The new ultrasound law provides mothers an opportunity to view real-time images of their unborn children, and then provides an appropriate waiting period before rushing her through an abortion. The final version of the bill includes language, urged by Governor McDonnell, which clarifies that only an abdominal ultrasound is necessary to meet the requirements of the law.

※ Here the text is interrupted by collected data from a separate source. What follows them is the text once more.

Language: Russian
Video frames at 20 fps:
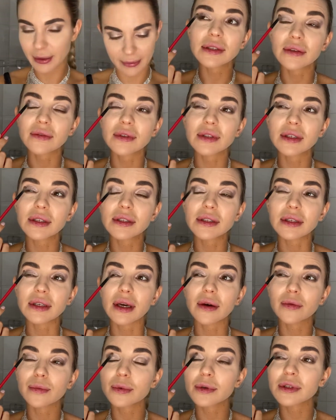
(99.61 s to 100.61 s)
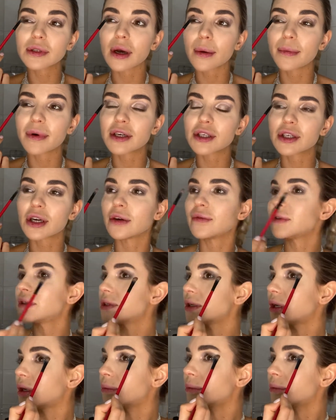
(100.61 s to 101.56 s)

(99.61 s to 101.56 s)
Вы знаете, я вот просто обожаю веселье.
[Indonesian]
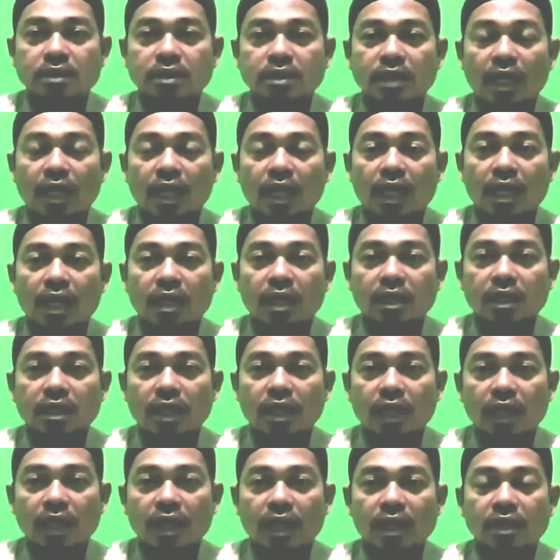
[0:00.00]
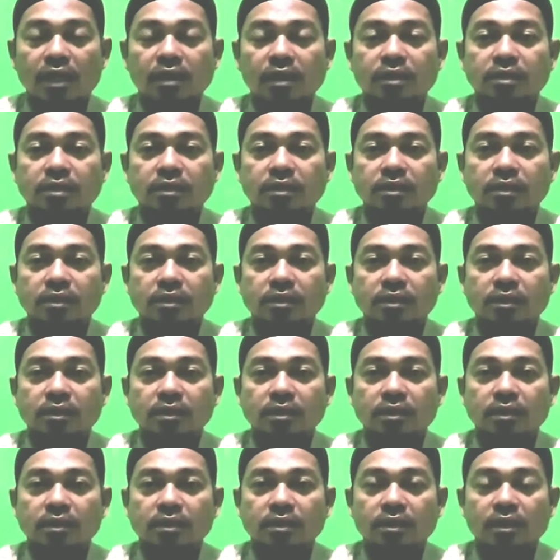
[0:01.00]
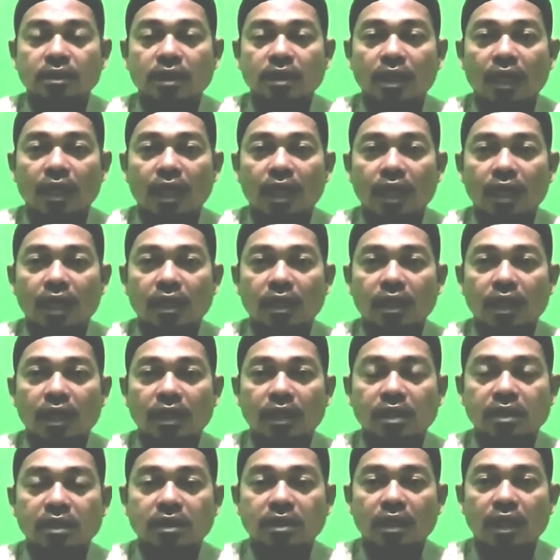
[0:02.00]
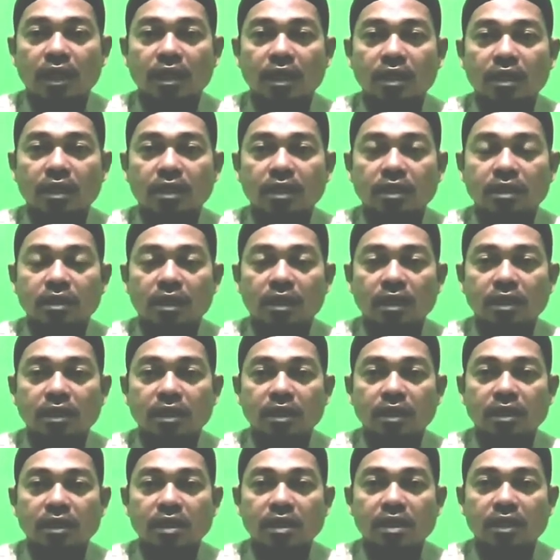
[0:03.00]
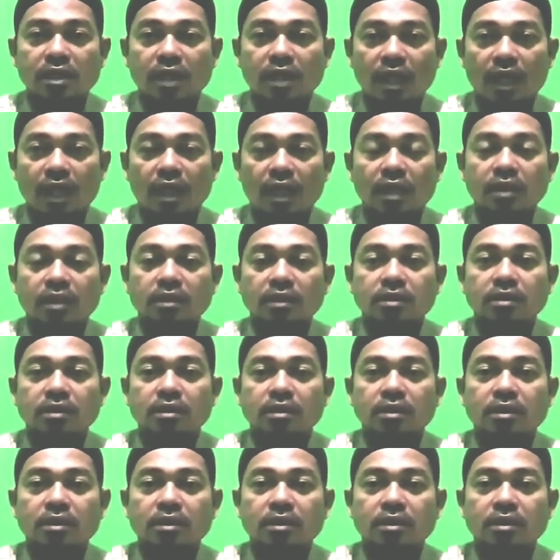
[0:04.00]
janganlah anak kita ketika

During the legislative debate, opponents vilified the ultrasound procedure as “invasive,” even though the National Abortion Federation reports that ultrasounds are already in common use by abortionists to determine the gestational age of the unborn child.  However, the ultrasound screen is often hidden from the mother’s view.

 

“This basic medical information should be provided to women, but because a life-affirming choice takes business away from the abortionist, they will often hide all the facts of abortion and the child’s development from mothers,” observed Mary Spaulding Balch, J.D., National Right to Life director of state legislation. “The outrageous misinformation propagated during the debate on this ultrasound bill exposed the abortion industry’s concern for its financial bottom line at the cost of women’s well-being. The truth is, the abortion industry is afraid to let women simply see the image of their own child.”